Я обнаружил, что нахожусь рядом с маленьким домиком, откуда водители управляют своей странной машиной. Второй из них (не тот, который вылезал, чтобы помочь нам) выглянул из окна, улыбнулся мне, протянул руку и открыл маленькую дверцу. Я нырнул внутрь головой вперед; Маргрета уже сидела там.
Внутри было четыре сиденья — два впереди, где сидели водители, два сзади — для нас.
Водитель, сидевший впереди меня, обернулся и, сказав что-то, продолжал — я заметил это! — пялиться на Маргрету. Конечно, она была голая, но ведь не по своей вине, и настоящий джентльмен на его месте так не поступил бы.

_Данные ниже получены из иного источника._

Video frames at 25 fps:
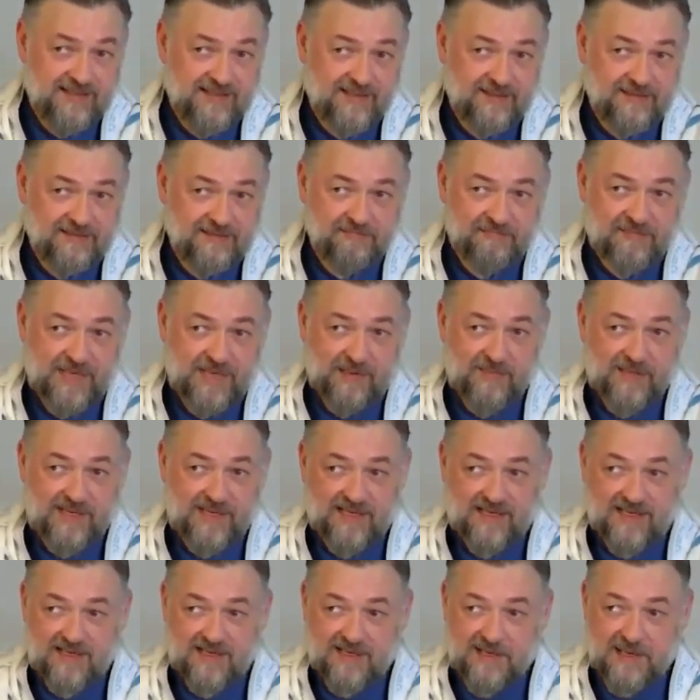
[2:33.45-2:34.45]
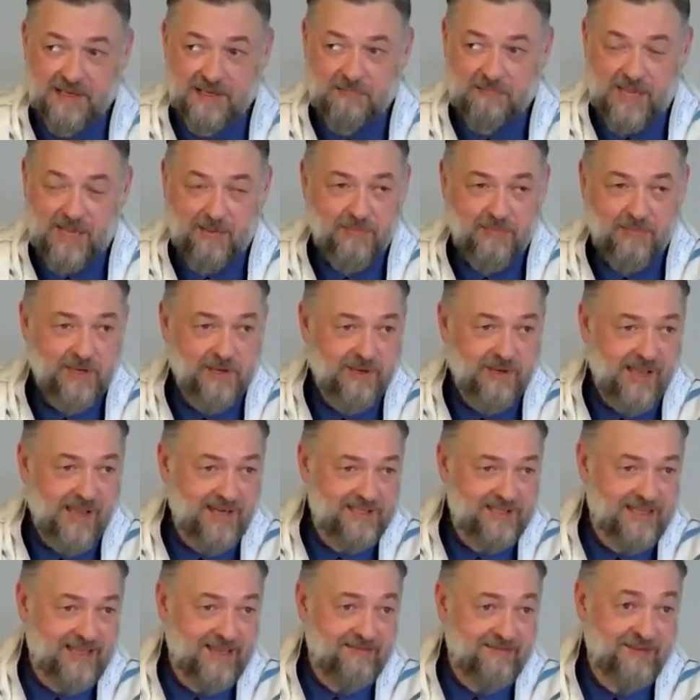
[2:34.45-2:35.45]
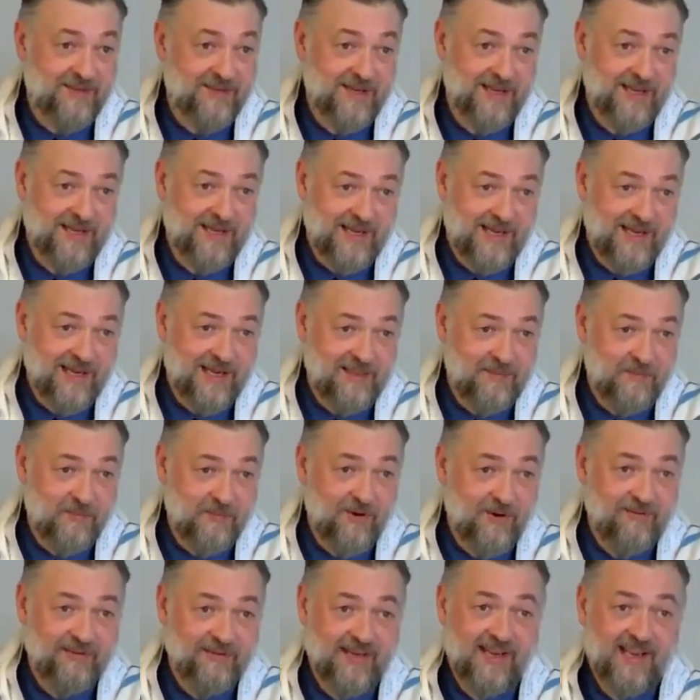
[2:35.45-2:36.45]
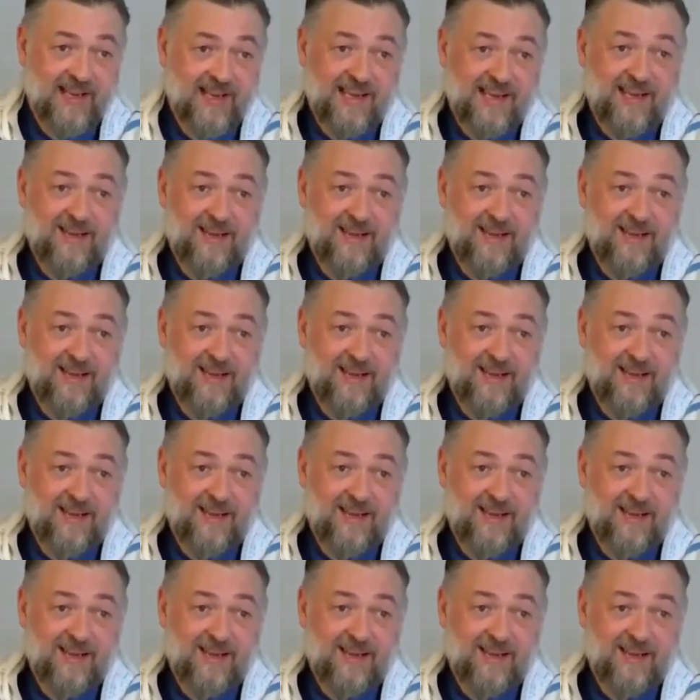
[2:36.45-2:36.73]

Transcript: You know, maybe maybe you're like Tevye in the movie.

— Он говорит, — объяснила Маргрета, — что мы должны застегнуть пояса. Наверно, он имеет в виду это, — и она показала на пряжку ремня, другой конец которого был прикреплен к корпусу машины.
Оказалось, что я сижу на такой же пряжке, которая уже успела просверлить дыру в моей сожженной солнцем заднице. До того я ее не замечал
— слишком много других вещей требовали моего внимания.
(И почему бы ему не перестать пялить глазища? Я чувствовал, что еще минута — и я заору на него. То, что он совсем недавно, рискуя, спас жизнь Маргрете и мне, в эту минуту в мою голову даже не приходило: я был просто в бешенстве от того, как нагло он пользуется беспомощностью леди.) Пришлось вернуться к изучению дурацкого пояса и постараться игнорировать поведение водителя. Он что-то сказал своему напарнику, и тот с энтузиазмом вступил с ним в спор. Потом в их разговор вмешалась Маргрета.
— О чем они болтают? — спросил я.
— Бедняга хочет отдать мне свою рубашку. А я отказываюсь… но не очень решительно… а так, чтоб оставить ему возможность настоять на своем. Это очень мило с его стороны, дорогой. И хоть я не придаю подобным вещам большого значения, все же чувствую себя среди посторонних лучше, когда на мне что-то надето. — Она прислушалась и добавила: — Они спорят между собой, кому достанется эта честь.
Я промолчал. И в душе принес ему извинения. Спорю, даже папе римскому случалось раза два-три украдкой поглядеть на женщин.
В споре победил тот, кто сидел справа. Он повозился на кресле, так как встать не мог, стащил через голову рубашку и передал ее Маргрете.